§ **About this exercise**: Transcribe the listing verbatim. Do not carry over any pictures.

⟨

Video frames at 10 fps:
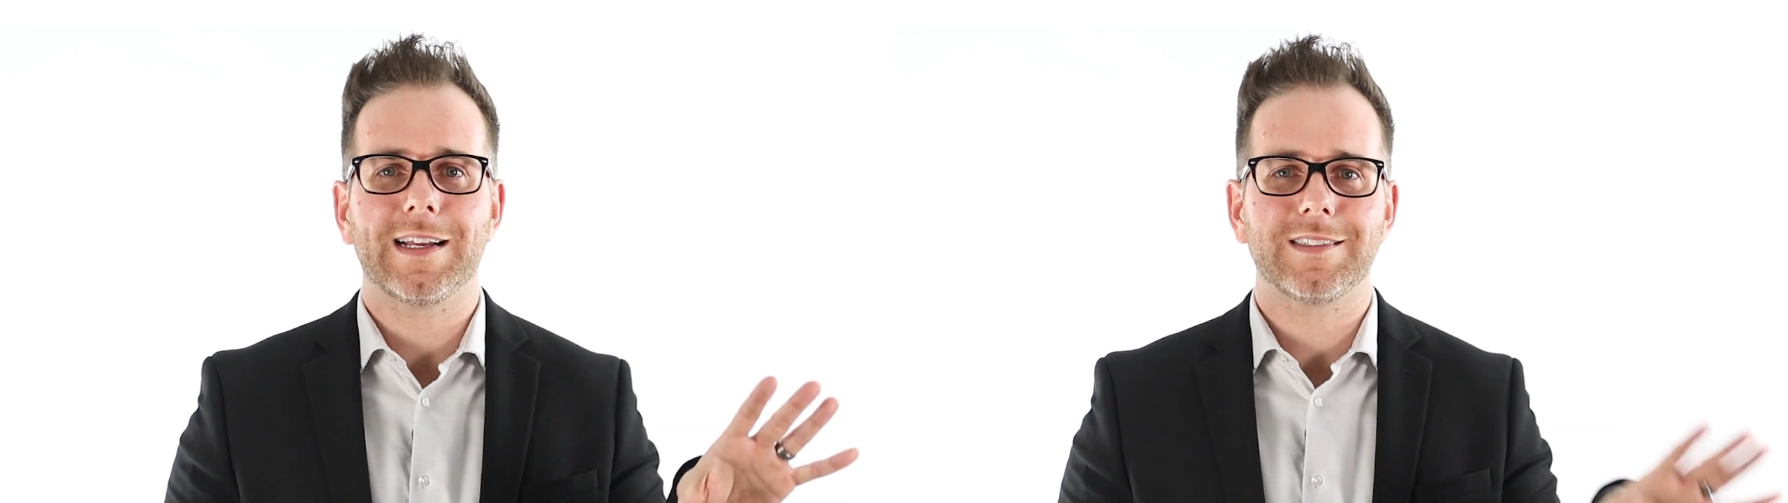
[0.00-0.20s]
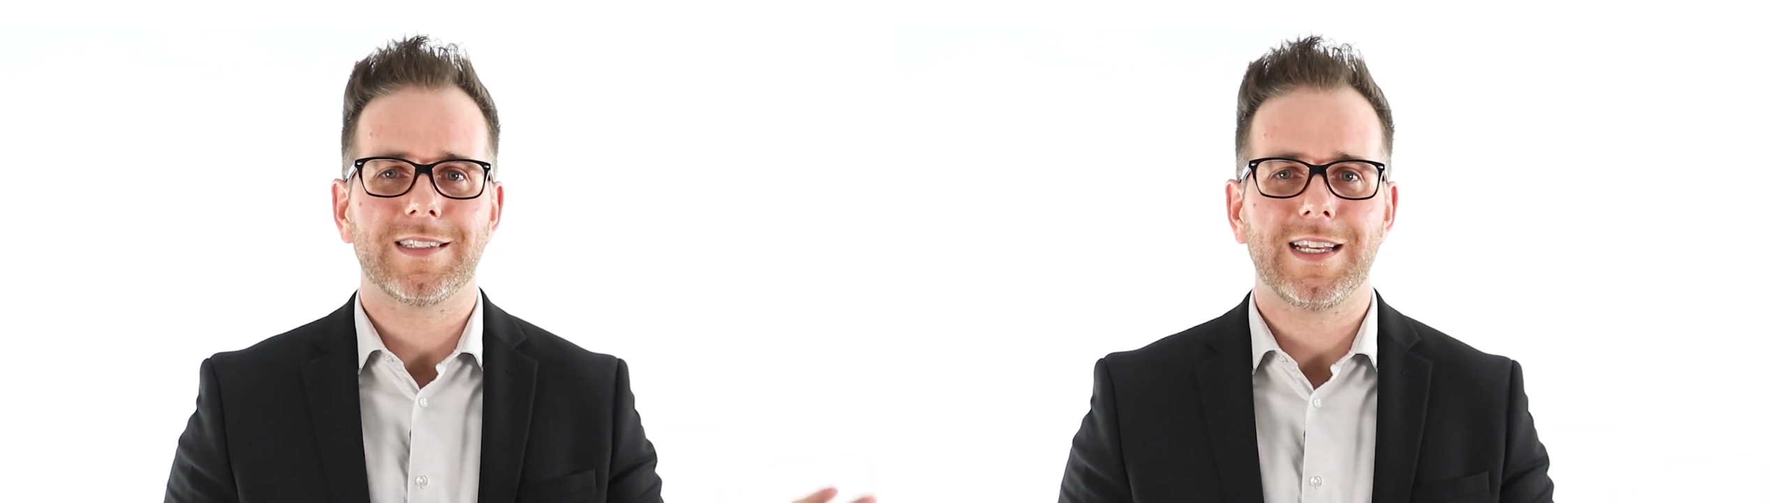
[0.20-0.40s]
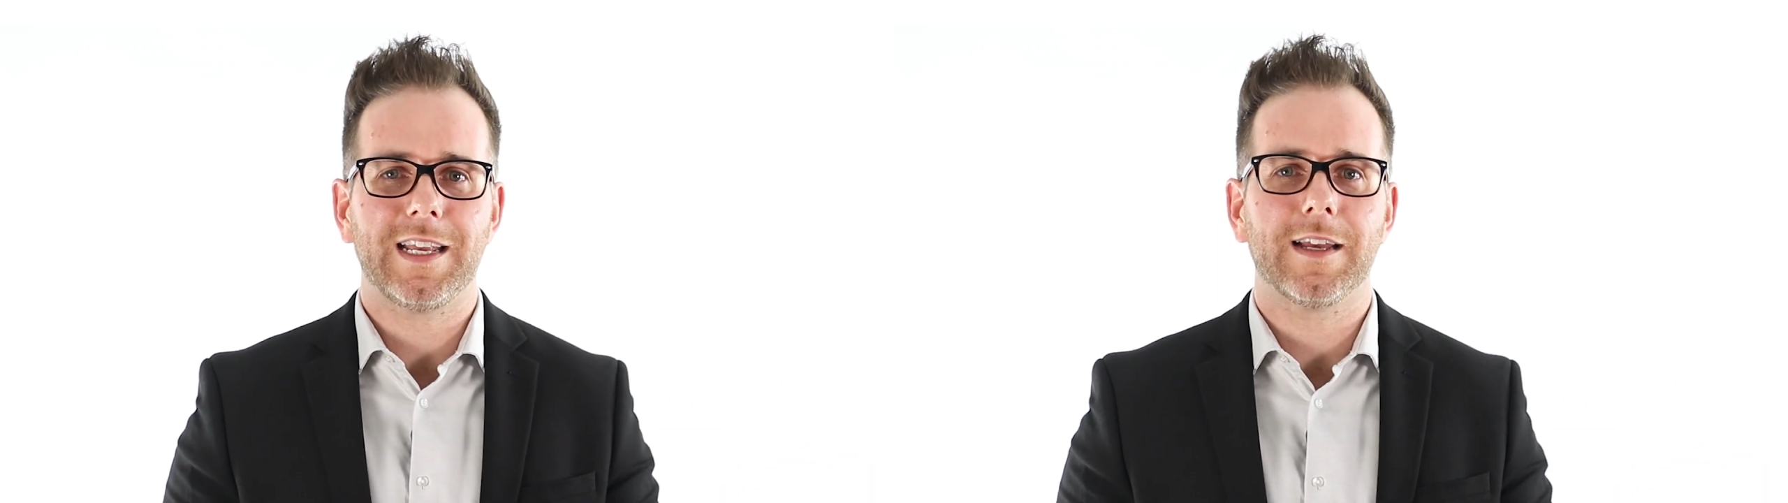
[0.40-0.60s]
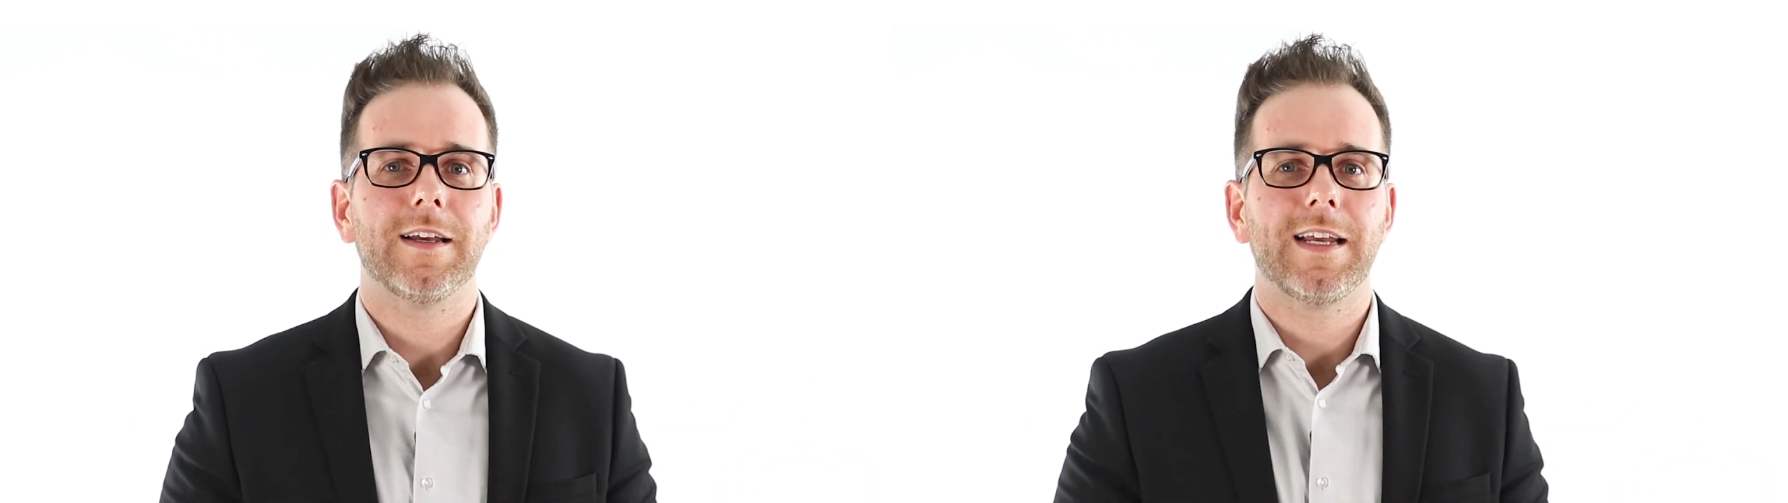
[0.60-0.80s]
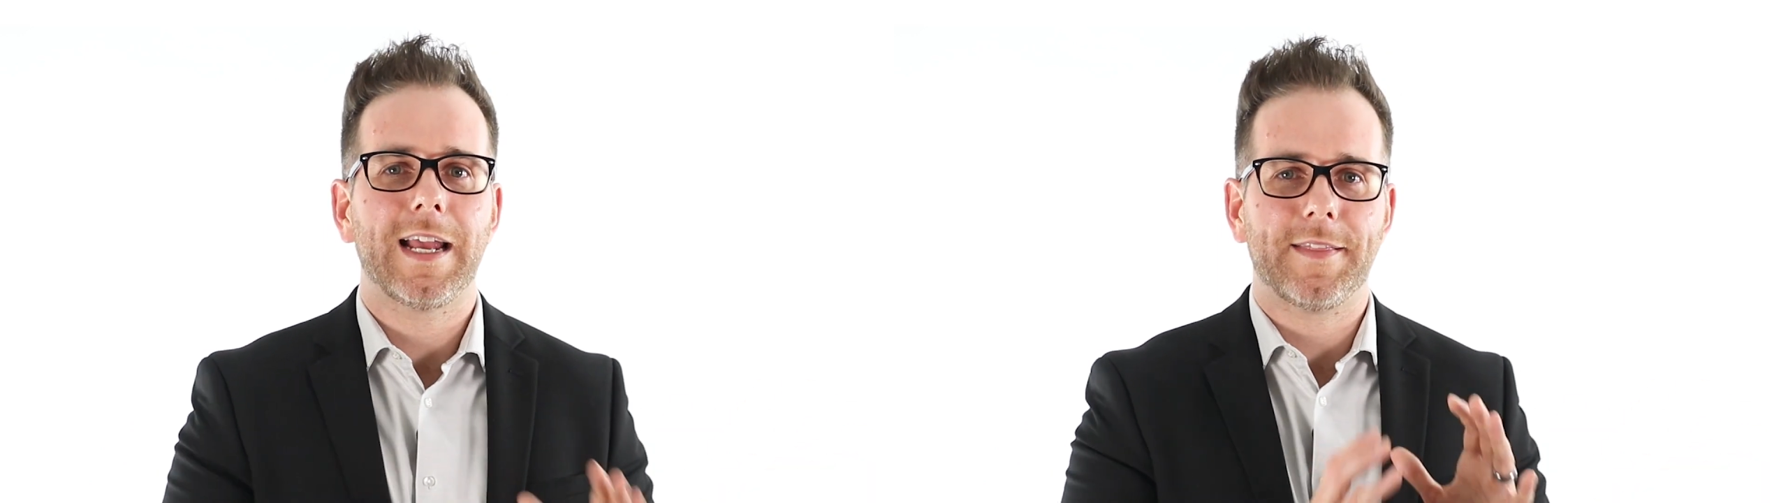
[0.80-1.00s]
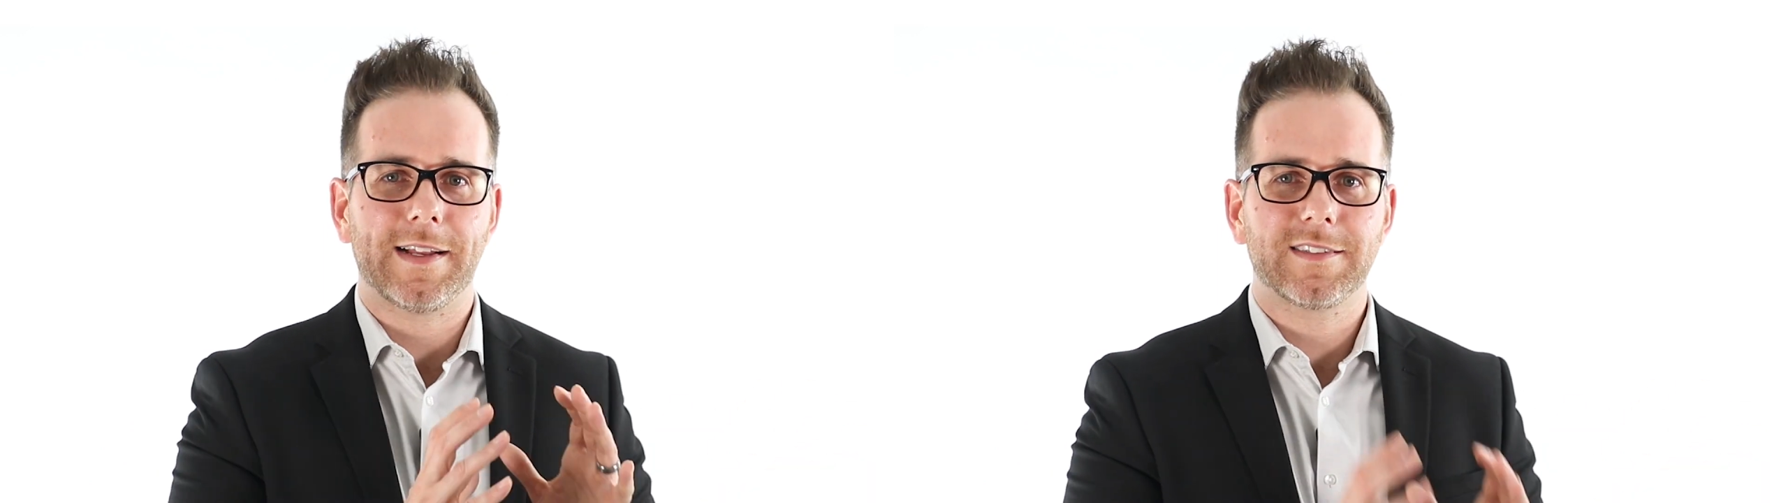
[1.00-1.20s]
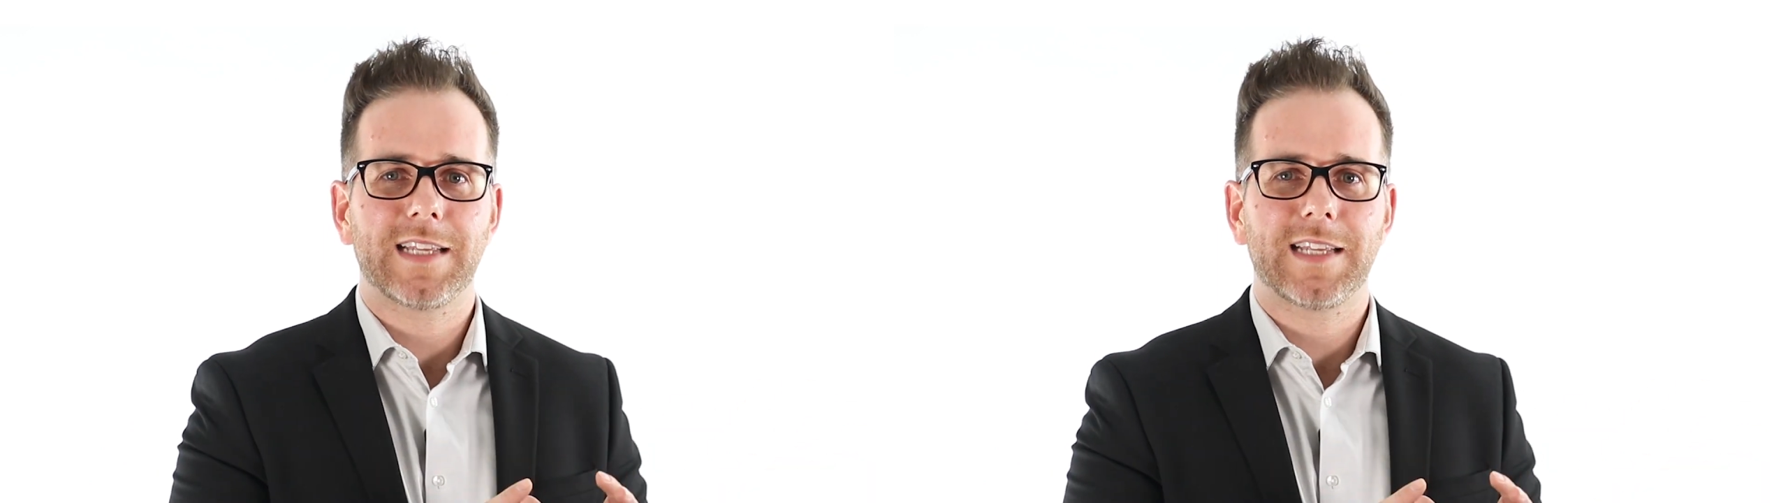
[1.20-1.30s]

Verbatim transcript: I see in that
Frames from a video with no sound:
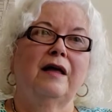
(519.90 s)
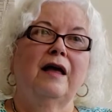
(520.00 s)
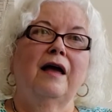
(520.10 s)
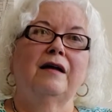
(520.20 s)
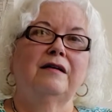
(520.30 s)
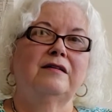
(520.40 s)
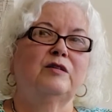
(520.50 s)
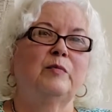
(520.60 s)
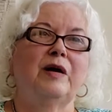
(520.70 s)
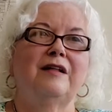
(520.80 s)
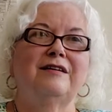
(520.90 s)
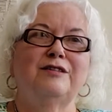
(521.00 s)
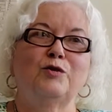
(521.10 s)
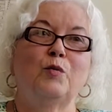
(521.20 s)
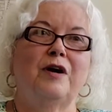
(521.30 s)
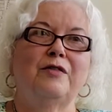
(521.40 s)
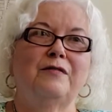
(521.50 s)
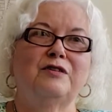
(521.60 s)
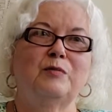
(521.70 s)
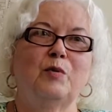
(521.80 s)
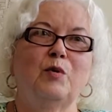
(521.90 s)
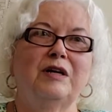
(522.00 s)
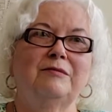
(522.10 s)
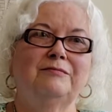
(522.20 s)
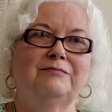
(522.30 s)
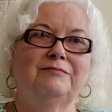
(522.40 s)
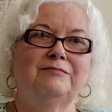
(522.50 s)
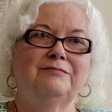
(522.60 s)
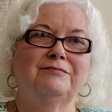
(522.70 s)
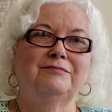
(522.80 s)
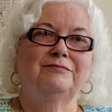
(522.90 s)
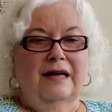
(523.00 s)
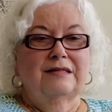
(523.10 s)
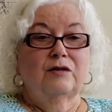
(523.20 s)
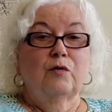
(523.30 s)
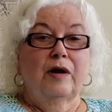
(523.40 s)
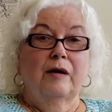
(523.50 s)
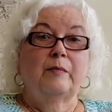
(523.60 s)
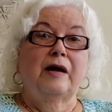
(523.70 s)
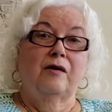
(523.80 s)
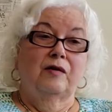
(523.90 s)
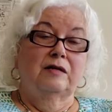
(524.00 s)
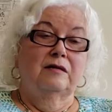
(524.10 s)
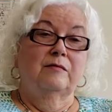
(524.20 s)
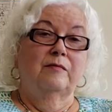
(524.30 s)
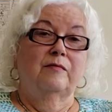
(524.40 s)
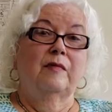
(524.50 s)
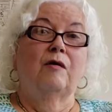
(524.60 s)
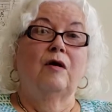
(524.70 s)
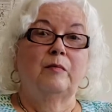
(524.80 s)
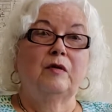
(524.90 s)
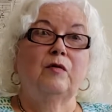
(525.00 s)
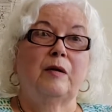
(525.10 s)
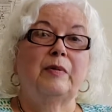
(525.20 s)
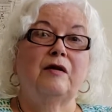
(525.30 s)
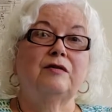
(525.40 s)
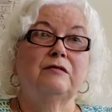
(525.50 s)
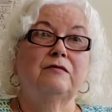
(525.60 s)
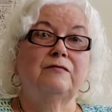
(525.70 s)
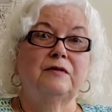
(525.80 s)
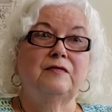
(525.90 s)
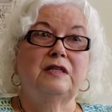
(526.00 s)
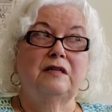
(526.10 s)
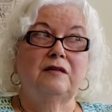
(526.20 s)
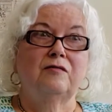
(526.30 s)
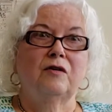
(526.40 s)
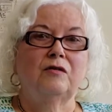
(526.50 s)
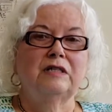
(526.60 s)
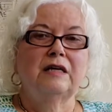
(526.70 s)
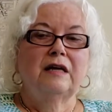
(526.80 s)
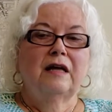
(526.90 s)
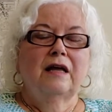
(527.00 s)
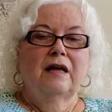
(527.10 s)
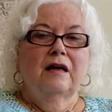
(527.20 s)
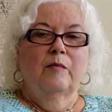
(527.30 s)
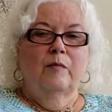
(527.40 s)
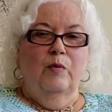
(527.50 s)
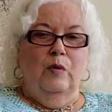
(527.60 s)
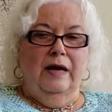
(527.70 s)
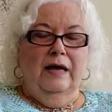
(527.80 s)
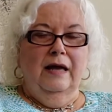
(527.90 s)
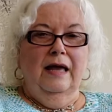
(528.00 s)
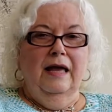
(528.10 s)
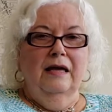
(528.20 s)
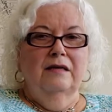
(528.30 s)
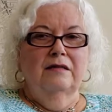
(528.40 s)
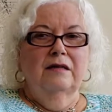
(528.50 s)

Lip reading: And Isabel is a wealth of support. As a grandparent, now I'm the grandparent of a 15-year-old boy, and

⟩

§ **Your response**:
Video frames at 10 fps:
[0.00-0.20s]
[0.20-0.40s]
[0.40-0.60s]
[0.60-0.80s]
[0.80-1.00s]
[1.00-1.20s]
[1.20-1.30s]

Verbatim transcript: I see in that
Frames from a video with no sound:
(519.90 s)
(520.00 s)
(520.10 s)
(520.20 s)
(520.30 s)
(520.40 s)
(520.50 s)
(520.60 s)
(520.70 s)
(520.80 s)
(520.90 s)
(521.00 s)
(521.10 s)
(521.20 s)
(521.30 s)
(521.40 s)
(521.50 s)
(521.60 s)
(521.70 s)
(521.80 s)
(521.90 s)
(522.00 s)
(522.10 s)
(522.20 s)
(522.30 s)
(522.40 s)
(522.50 s)
(522.60 s)
(522.70 s)
(522.80 s)
(522.90 s)
(523.00 s)
(523.10 s)
(523.20 s)
(523.30 s)
(523.40 s)
(523.50 s)
(523.60 s)
(523.70 s)
(523.80 s)
(523.90 s)
(524.00 s)
(524.10 s)
(524.20 s)
(524.30 s)
(524.40 s)
(524.50 s)
(524.60 s)
(524.70 s)
(524.80 s)
(524.90 s)
(525.00 s)
(525.10 s)
(525.20 s)
(525.30 s)
(525.40 s)
(525.50 s)
(525.60 s)
(525.70 s)
(525.80 s)
(525.90 s)
(526.00 s)
(526.10 s)
(526.20 s)
(526.30 s)
(526.40 s)
(526.50 s)
(526.60 s)
(526.70 s)
(526.80 s)
(526.90 s)
(527.00 s)
(527.10 s)
(527.20 s)
(527.30 s)
(527.40 s)
(527.50 s)
(527.60 s)
(527.70 s)
(527.80 s)
(527.90 s)
(528.00 s)
(528.10 s)
(528.20 s)
(528.30 s)
(528.40 s)
(528.50 s)

Lip reading: And Isabel is a wealth of support. As a grandparent, now I'm the grandparent of a 15-year-old boy, and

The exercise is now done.